Perhaps the most misunderstood sacrament of the Christian Church is confession. How did it originate? What roles does a priest play? Is there a special procedure for confession? The Scriptures hold answers to these questions.

Concerning our sins, God’s Word gives marvellous promise:

“If we confess our sins, He is faithful and just to forgive us of our sins and to cleanse us from all unrighteousness” – 1 John 1, 9

The faithful are to bring their sins to God in repentance and receive cleansing and forgiveness.

The early Christian community had a specific practice in this regard.

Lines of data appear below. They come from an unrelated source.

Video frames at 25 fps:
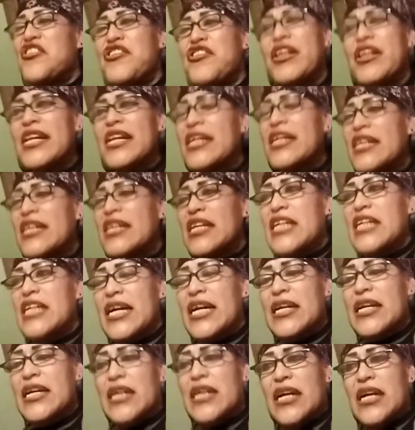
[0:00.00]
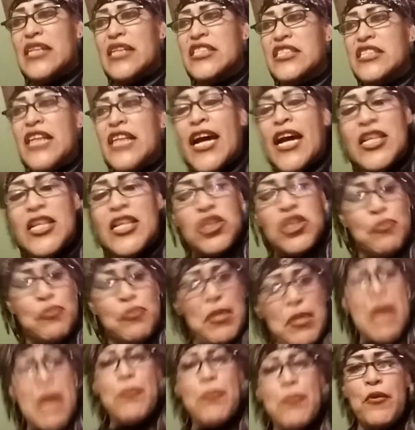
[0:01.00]
you're gonna touch
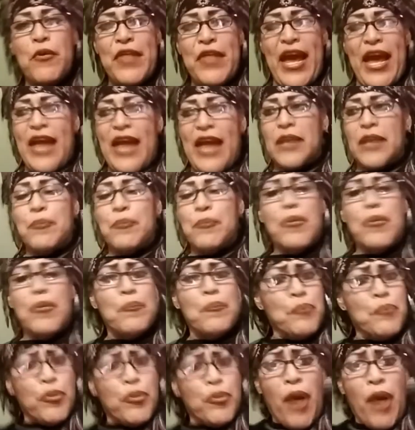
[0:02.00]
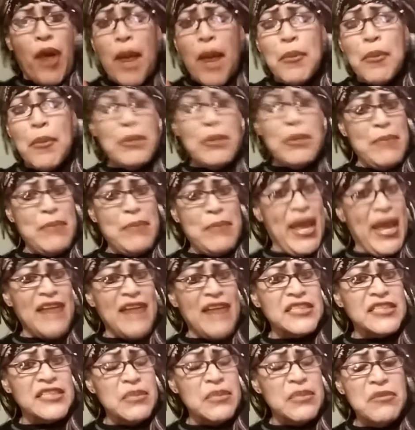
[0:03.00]
people that probably may
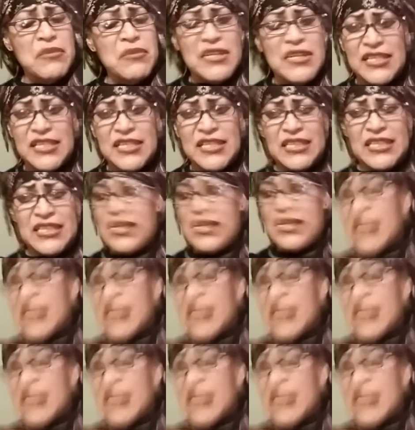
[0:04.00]
have some of theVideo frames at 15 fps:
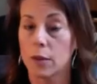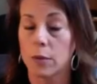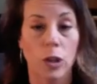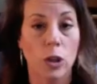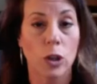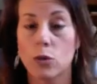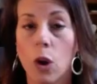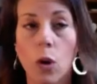
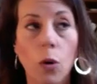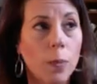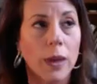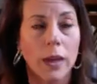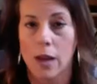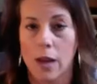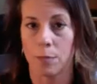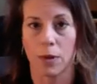You don't
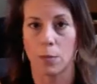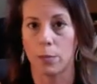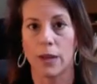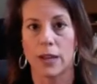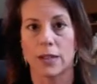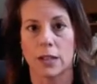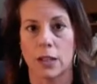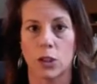become
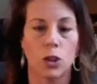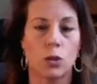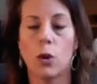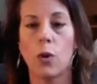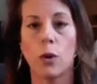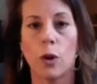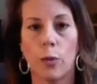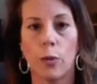complacent. You
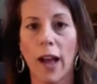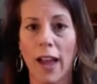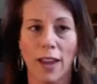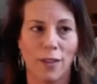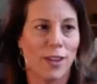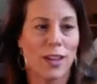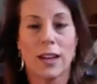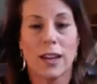don't arrive.
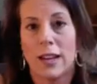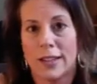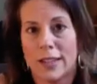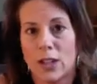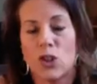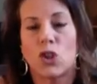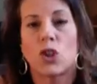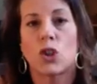It's
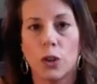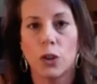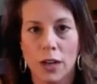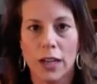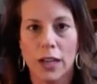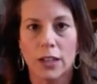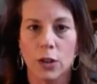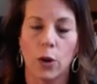a
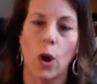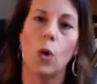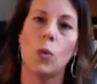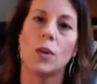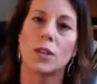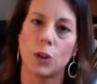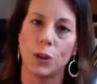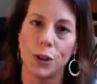journey to
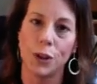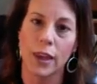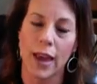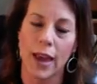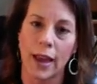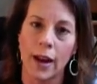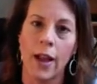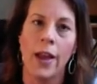always look
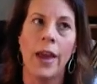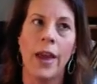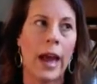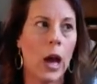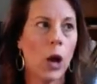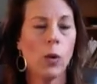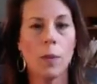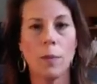at,
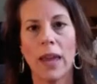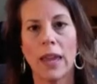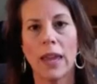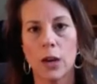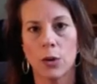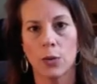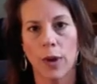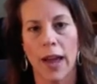how am I
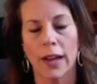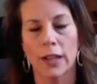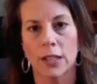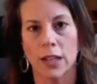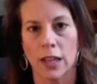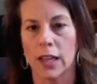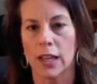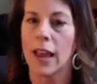
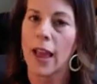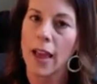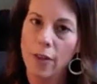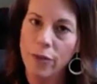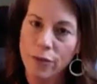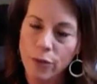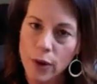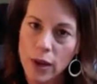interacting in
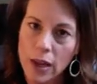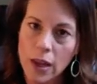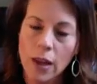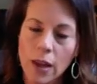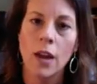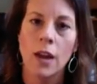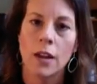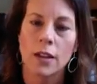every
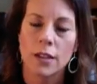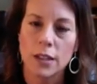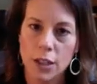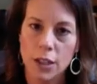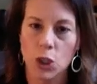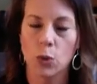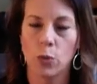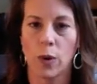
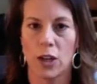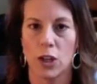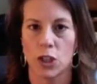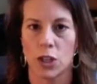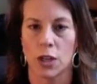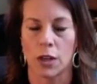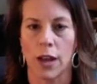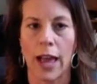situation?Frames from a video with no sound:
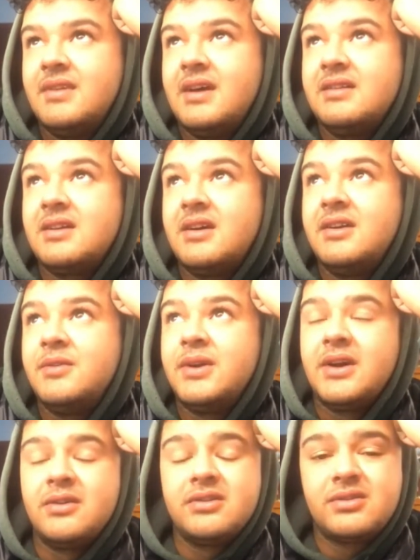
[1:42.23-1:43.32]
I started
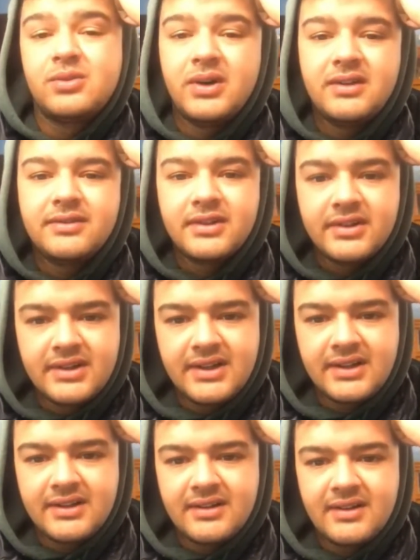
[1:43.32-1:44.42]
when I was 12,
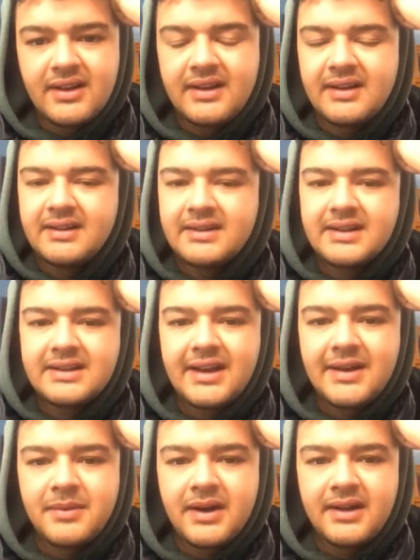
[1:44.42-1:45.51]
13, and at that
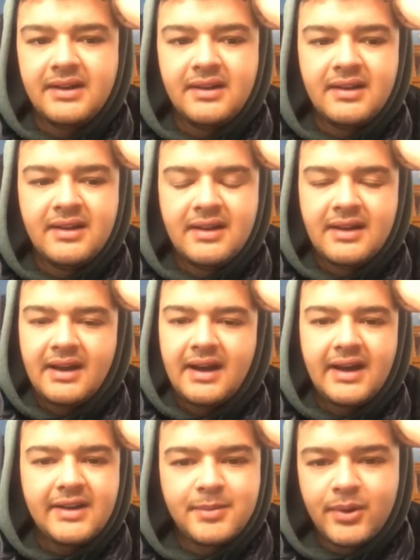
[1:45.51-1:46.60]
time I
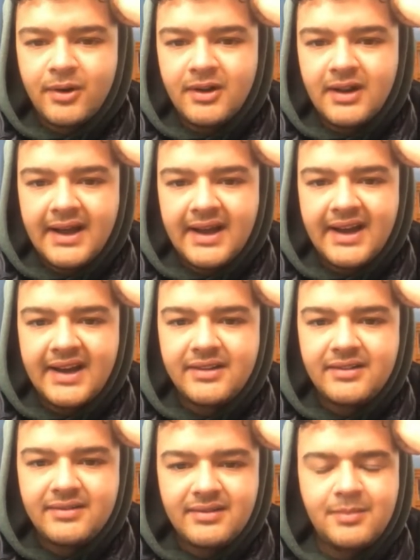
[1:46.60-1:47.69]
had a ball. I had
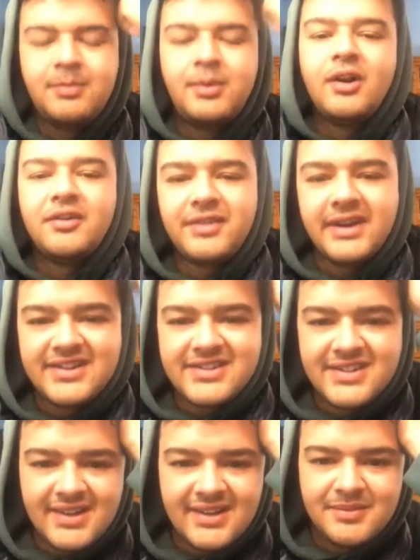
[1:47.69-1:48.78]
a ball of
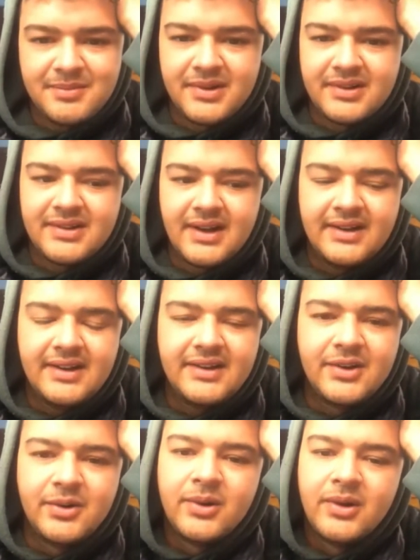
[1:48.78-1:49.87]
energy, but I didn't
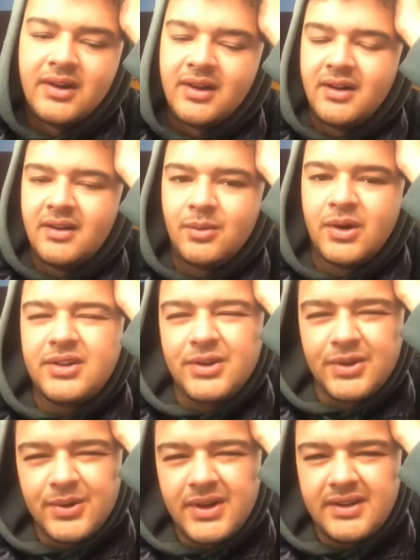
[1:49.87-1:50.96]
know what to do
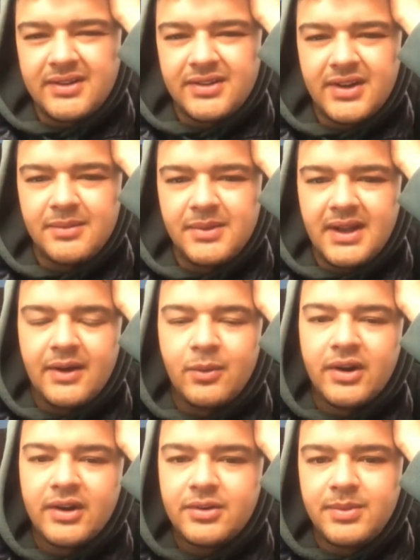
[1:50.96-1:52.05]
with it. You get me? I
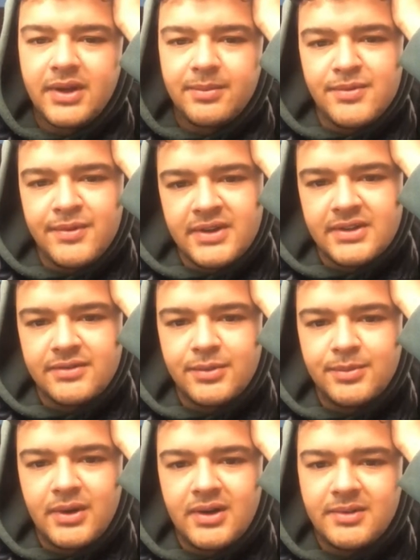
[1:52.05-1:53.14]
wanted to be a professional
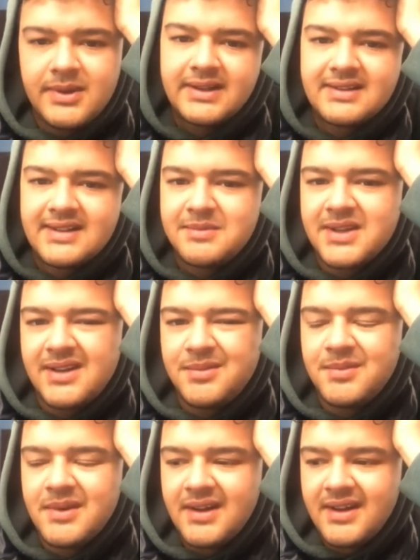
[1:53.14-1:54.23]
footballer, but at the same time,
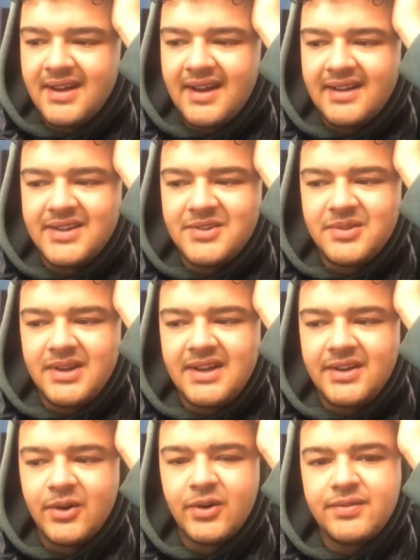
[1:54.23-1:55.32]
I didn't really
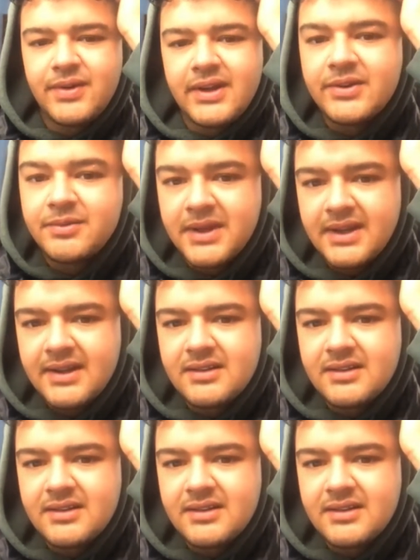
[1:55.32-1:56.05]
know if I could make it.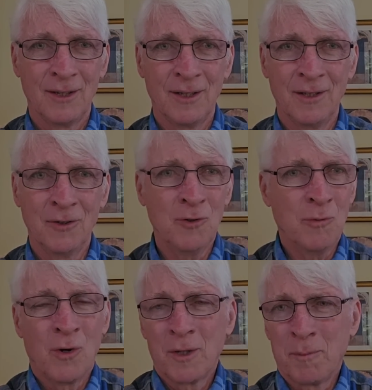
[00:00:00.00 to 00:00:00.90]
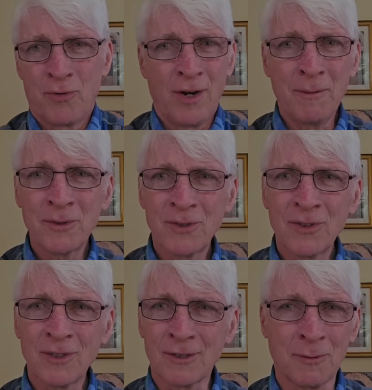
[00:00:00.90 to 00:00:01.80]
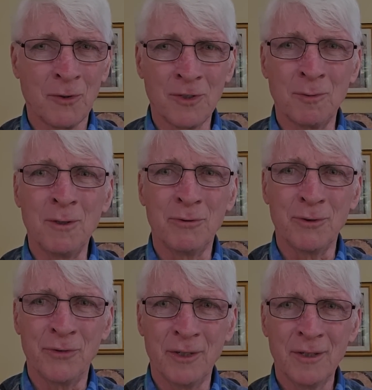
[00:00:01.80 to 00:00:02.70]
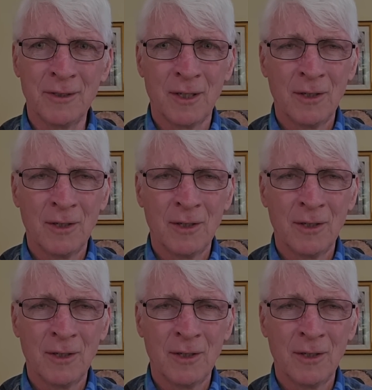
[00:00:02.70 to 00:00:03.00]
in whom all the promises are supposed to be fulfilled?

People would stand and confess their sins to God in the presence of the whole congregation. Had not Jesus encouraged his followers to walk in the light together, to confront problems corporately, to “tell it to the Church” (Matt. 18:17)? Thus James writes, “Confess your trespasses to one another” (James 5:16). But as time went on and the Church grew in numbers, strangers came to visit and public confession become difficult. Out of mercy, Priests began to witness confessions on behalf of the Church.

The penitent often faces a desk on which are places the Cross and an icon of the Saviour or the Book of the Gospels; the priest stands slightly to one side. This outward arrangement emphasizes that in Confession it is not the priest but God who is the judge, while the priest is only a witness and God’s minister.

The priest listens to the Confession and if necessary asks questions, and then gives advice. After Confessing everything, the penitent kneels or bows his/her head , and the priest placing his stole (epitrachilion) on the penitent’s head then laying his hand upon the stole, says the prayer of absolution.

Many Orthodox has a special ‘spiritual Father’, not necessarily their parish priest, to whom, they go regularly for confession and spiritual advise. There is no strict rule laying down how often one should go for Confession.

“go and sin no more” John 8:11

Bibliography:

Gillquist, Peter E, Alan Wallerstedt, and Joseph Allen. 1993. The Orthodox Study Bible. 1st ed. Nashville, Tenn.: T. Nelson.

Kallistos,. 1993. The Orthodox Church. 1st ed. London, England: Penguin Books.